膿皮症は、皮膚(特に毛穴)で細菌が増殖することで、痒みや脱毛、皮膚の赤み、湿疹などさまざまな症状を引き起こす病気です。細菌は高温多湿な環境で増殖しやすく、特に梅雨から夏場のジメジメした時期に多く見られます。

今回は、犬の膿皮症についての原因や症状、診断、治療方法などを詳しくお伝えします。

原因


膿皮症の原因は皮膚への細菌感染です。通常、皮膚は高いバリア機能や常在細菌叢を持っており、細菌が増殖しても問題になることはありません。しかし、以下のような要因で皮膚のバリア機能が低下すると、細菌が増殖しやすくなります。

食物アレルギーやアトピー性皮膚炎によるバリア機能の低下
免疫抑制剤の長期服用による免疫低下
クッシング症候群や甲状腺機能低下症などの基礎疾患

これにより、ブドウ球菌などの常在細菌が異常増殖し、膿皮症を引き起こします。繰り返す膿皮症の背景には、皮膚のバリア機能を低下させる根本的な問題があることが多いため、血液検査や画像検査を行い全身状態を確認することが重要です。

また、膿皮症は細菌が増殖する皮膚の深さによって以下の三種類に大別されます。

表面性膿皮症
皮膚の表面で細菌が増殖し感染した状態。

表在性膿皮症
表皮や毛包内に細菌が増殖し感染した状態。最も頻繁にみられるタイプです。

深在性膿皮症
皮膚の深い部分(真皮や皮下組織)に細菌感染が広がった状態。広範囲に広がりやすく、早急な治療が必要です。

症状


膿皮症の主な症状は種類によって異なります。

・表面性膿皮症
皮膚の痒みや赤み、湿疹などが主な症状です。犬が皮膚を掻いたり、怪我をすることで発症することが多いです。

・表在性膿皮症
皮膚上に赤や黒っぽいブツブツができ、強い痒みや皮膚の赤み、脱毛などが見られます。進行するとフケやドーナツ状のかさぶたが付着する表皮小環が見られ、これは膿皮症に特徴的な症状です。

・深在性膿皮症
皮膚の深い部分で炎症が起きているため、痒みや痛みを感じ、赤く腫れることがあります。

診断方法


膿皮症は、皮膚状態の観察や病変部から採取した皮膚を特殊な染色法で染めて細菌を検出することで診断します。外部の検査センターに病変部の細菌を提出し、細菌培養検査 (より詳細に細菌を調べる)、感受性試験 (どのタイプの抗菌薬が効果的か評価する)を行うこともあります。
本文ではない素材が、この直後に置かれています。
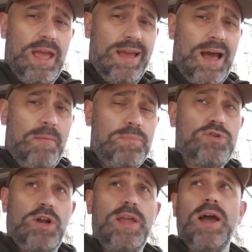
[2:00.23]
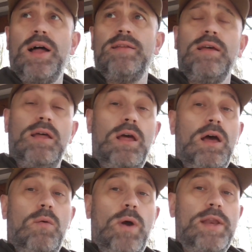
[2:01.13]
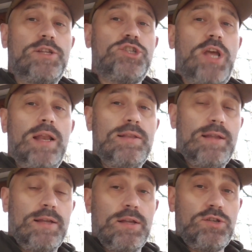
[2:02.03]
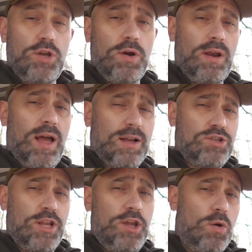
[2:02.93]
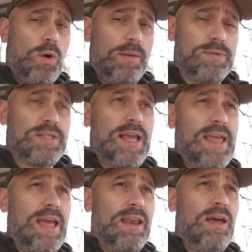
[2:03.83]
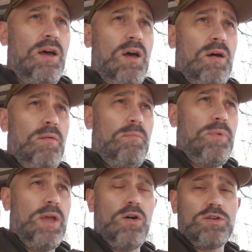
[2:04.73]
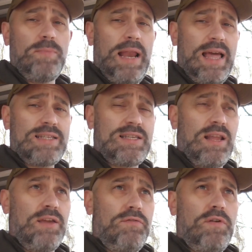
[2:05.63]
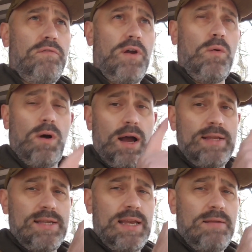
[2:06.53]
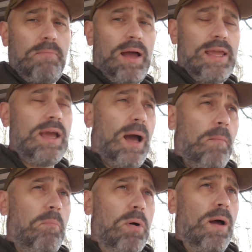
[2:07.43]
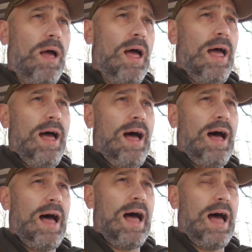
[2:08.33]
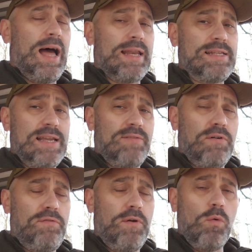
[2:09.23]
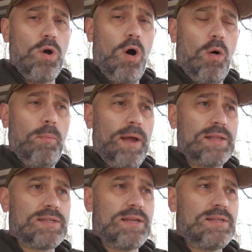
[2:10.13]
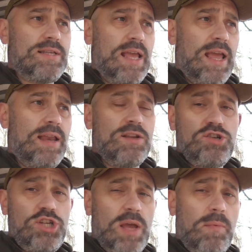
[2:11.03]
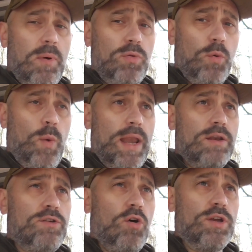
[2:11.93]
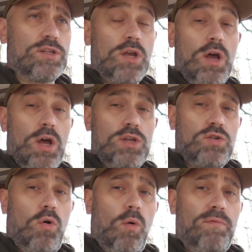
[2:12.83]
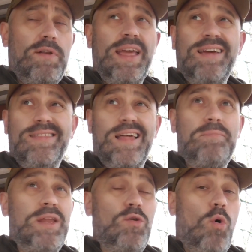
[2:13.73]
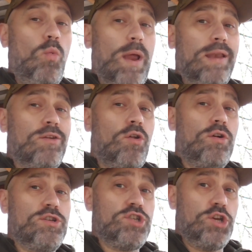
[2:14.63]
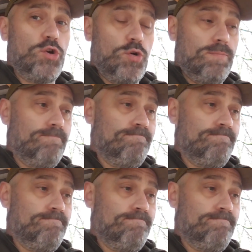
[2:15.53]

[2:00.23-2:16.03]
in Camp Dryad where it's sheltered, so you can actually hear what I'm saying, because my last knife review I did in my camp, and I did have a few comments saying shame about the wind noise, so hopefully there'll be no wind noise here.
また、再発を繰り返す場合は、血液検査やアレルギー検査、画像検査を行い、基礎疾患がないかを調べます。

治療方法


膿皮症の治療は、症状の重さや種類によって異なります。

軽度の場合(表面性・表在性膿皮症)
薬用シャンプーや抗菌剤のクリームを使用し、犬が患部を舐めないようにエリザベスカラーを装着します。なお、病変が局所に限局している場合は、抗生剤の内服は基本的に行いません。

重度の場合(全身症状・深在性膿皮症)
感受性試験を行って必要最低限の抗生剤で治療を行います。また、基礎疾患がある場合は同時並行で治療します。

予防法やご家庭での注意点


高温多湿な環境は膿皮症の原因となるため、クーラーや除湿機を使って23〜26℃、湿度50%程度の環境を保ちましょう

また、1ヶ月に1回程度、夏場は2週間に1回程度を目安にご自宅でシャンプーを行い、皮膚を清潔に保ちましょう。ただし、人用のシャンプーは洗浄力が強すぎるため、必ず犬専用のシャンプーを使用し、シャンプー後は完全に乾かすことも重要です。

加えて、愛犬の皮膚が赤い、体を痒がっている、赤〜黒っぽいブツブツなどの異常が見られたら、すぐに動物病院を受診してください。

まとめ


犬の膿皮症はよく見られる病気ですが、適切に治療を行えば1〜2週間程度で改善します。また、繰り返す膿皮症の背景には基礎疾患が隠れていることもあるため、皮膚の状態だけでなく全身状態に気を配ることが大切です。